2. Sesuai dengan SA 380, Komunikasi Auditor Eksternal dengan Komite Audit
merupakan faktor yang sangat menentukan dalam proses audit suatu
perusahaan. Kasus PT. Kereta Api merupakan cerminan bahwa komunikasi
yang intens antara Auditor Eksternal dengan Komite Audit sangat diperlukan.
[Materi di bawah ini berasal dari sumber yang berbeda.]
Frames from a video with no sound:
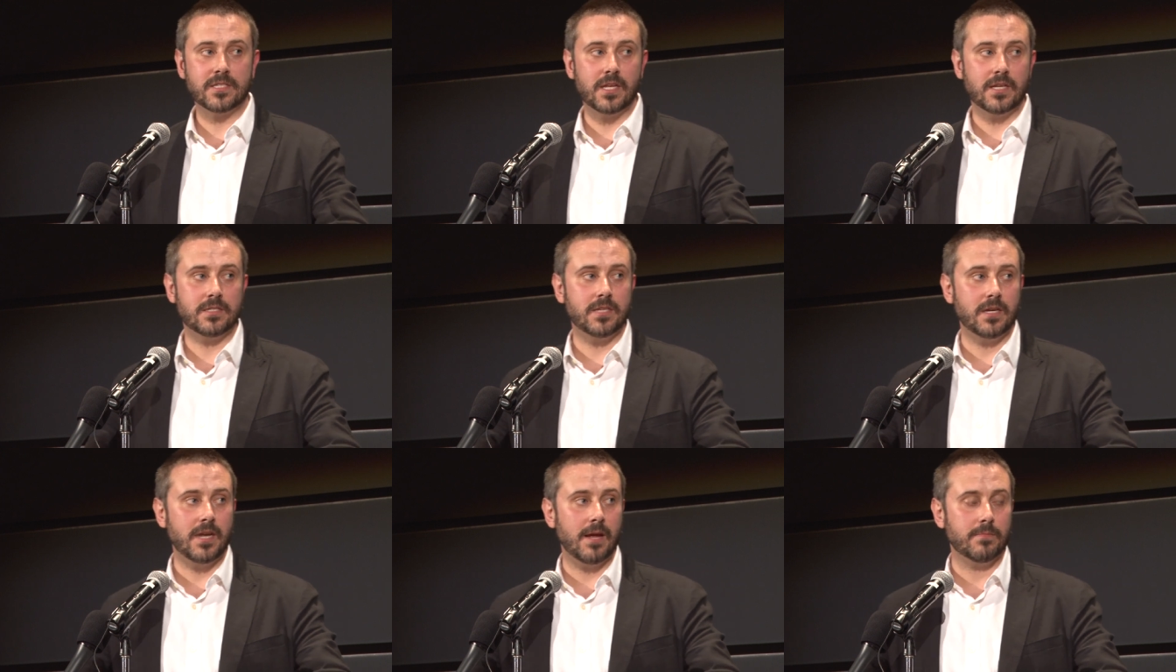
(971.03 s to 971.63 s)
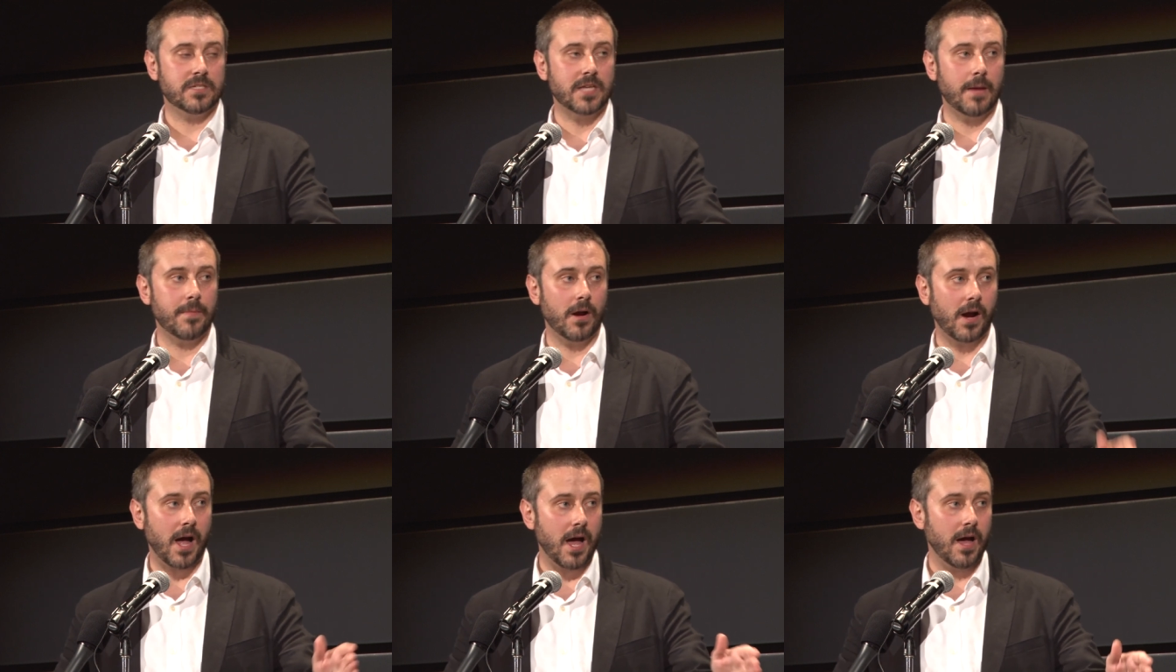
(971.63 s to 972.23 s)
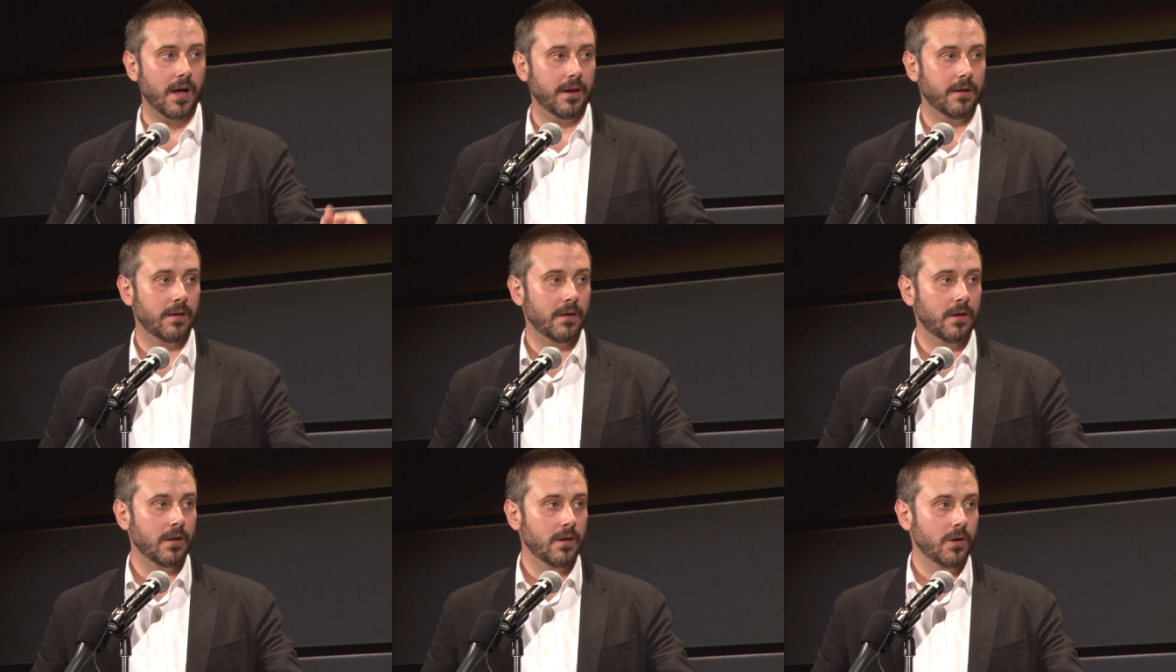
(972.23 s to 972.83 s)
citizen named Samir
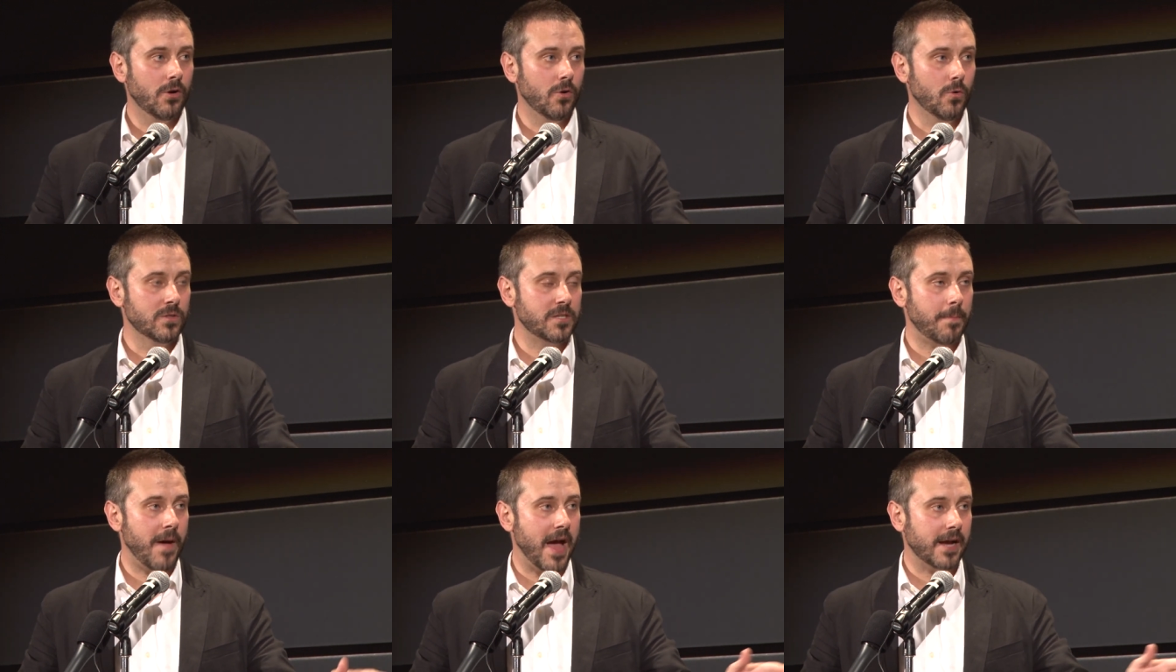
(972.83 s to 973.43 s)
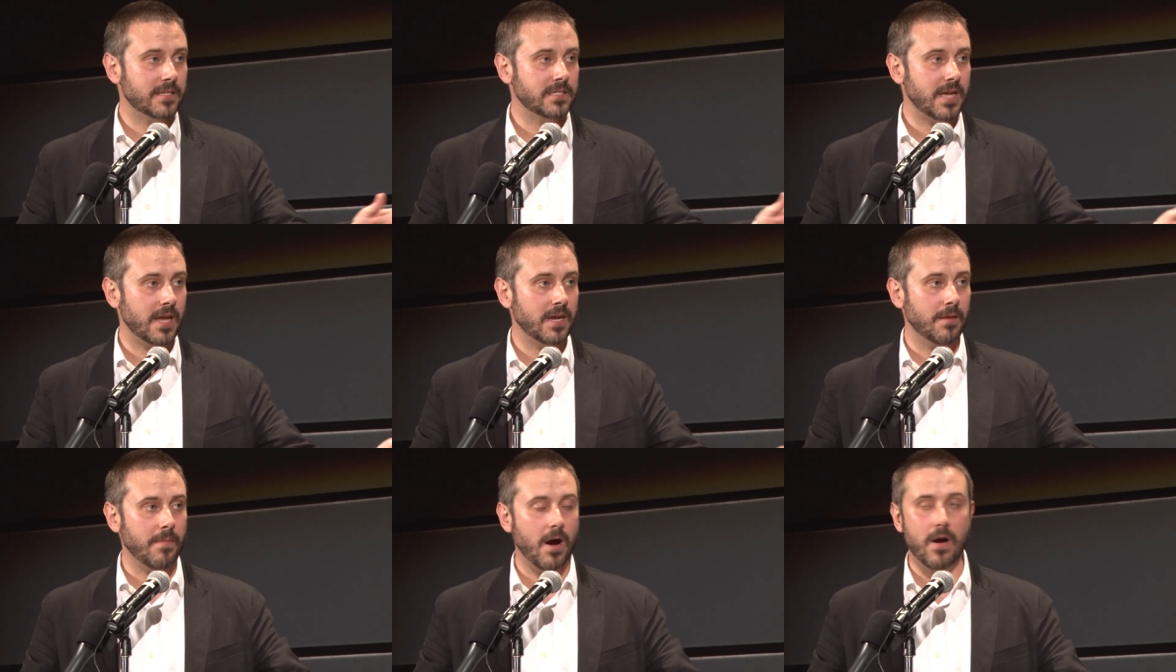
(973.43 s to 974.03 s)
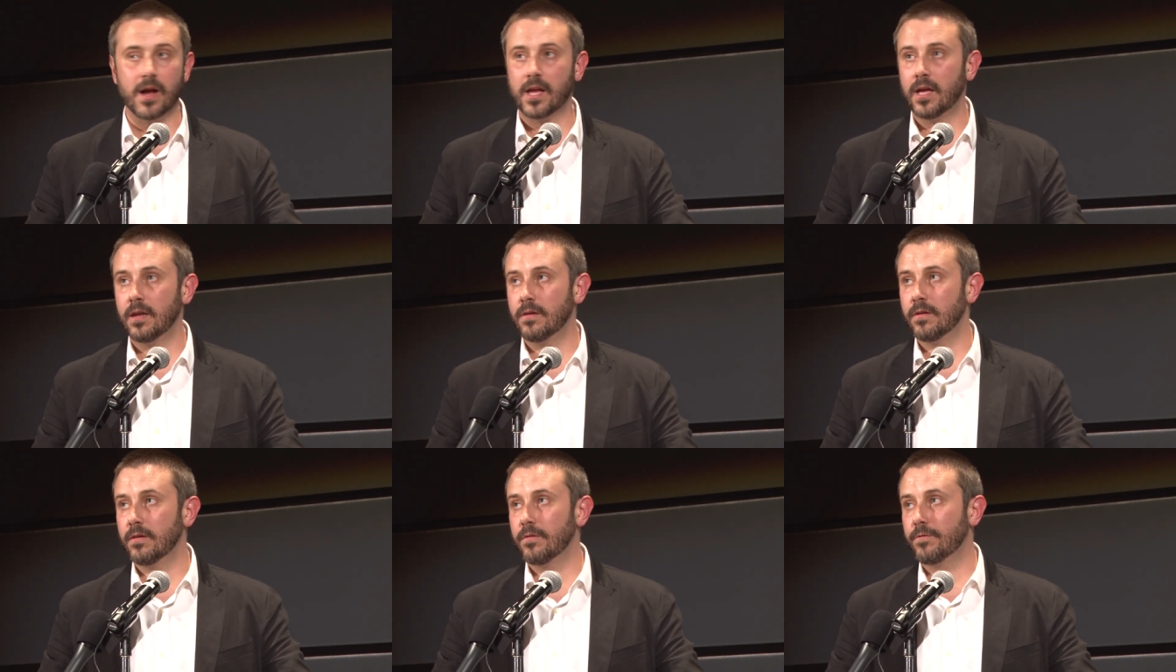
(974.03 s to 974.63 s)
Khan, who was a
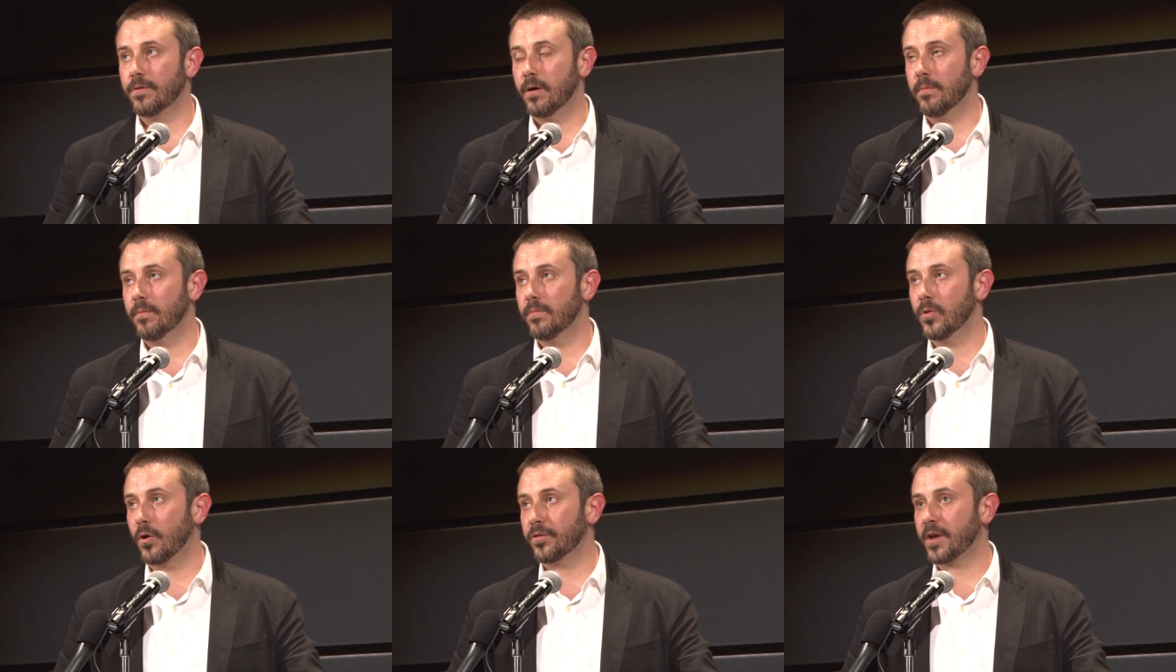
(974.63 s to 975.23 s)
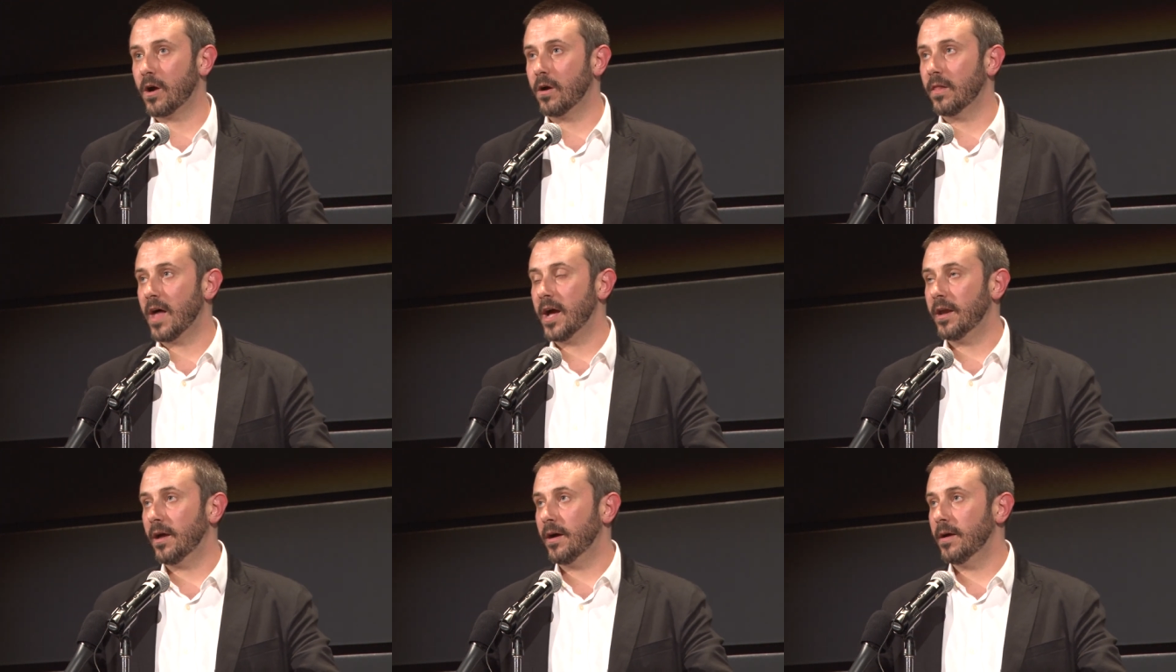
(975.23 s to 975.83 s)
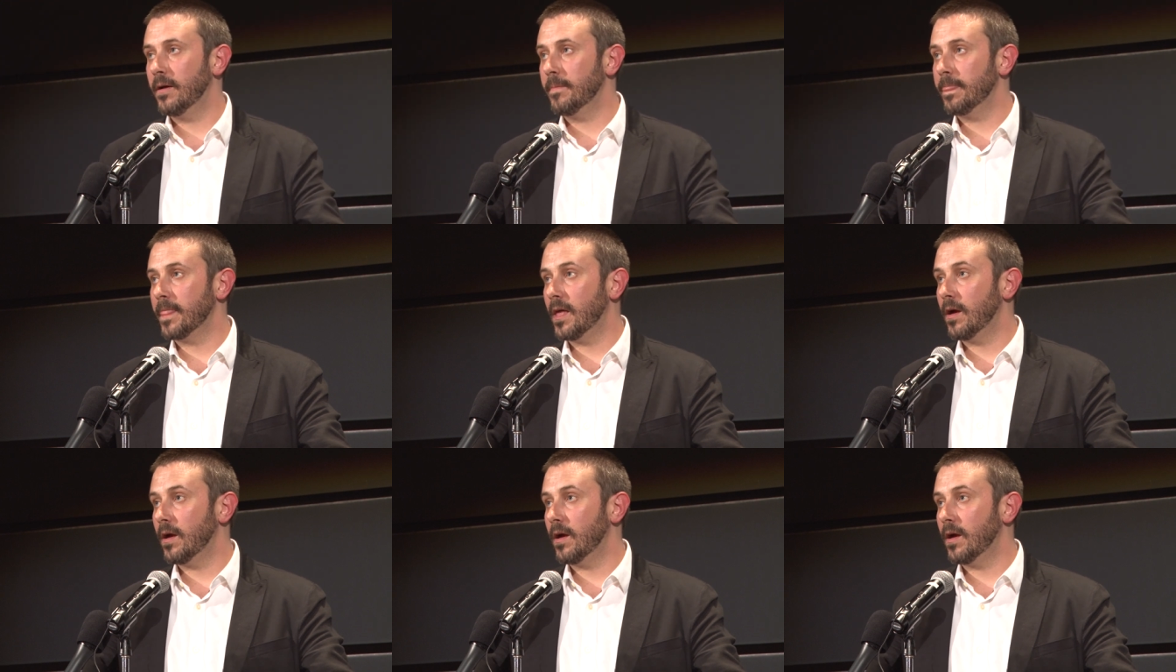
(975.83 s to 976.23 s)
Pakistani-American from North Carolina.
Kendala komunikasi yang dihadapi pada kasus PT. Kereta Api salah satunya
dipicu oleh adanya pergantian anggota Komite Audit pada saat pelaksanaan
audit. Auditor eksternal mengalami hambatan karena terdapat kekosongan
beberapa bulan sebelum anggota Komite Audit yang baru diangkat.
3. Komunikasi antara Komite Audit dengan Internal Auditor yang belum tercipta
dengan baik merupakan salah satu faktor yang turut memiliki andil dalam
memicu kasus ini. Sebagaimana diketahui bersama bahwa Komite Audit sangat
mengandalkan Internal Auditor dalam menjalankan tugasnya untuk mengetahui
berbagai hal yang terjadi dalam operasional perusahaan. Sebagai ilustrasi
mengenai kurangnya komunikasi antara Komite Audit dan Auditor Internal,
sejak Komite Audit aktif September 2005, sampai dengan saat ini belum
pernah satu kalipun terjadi komunikasi antara Komite Audit dengan Auditor
Internal untuk proses audit tahun buku 2006.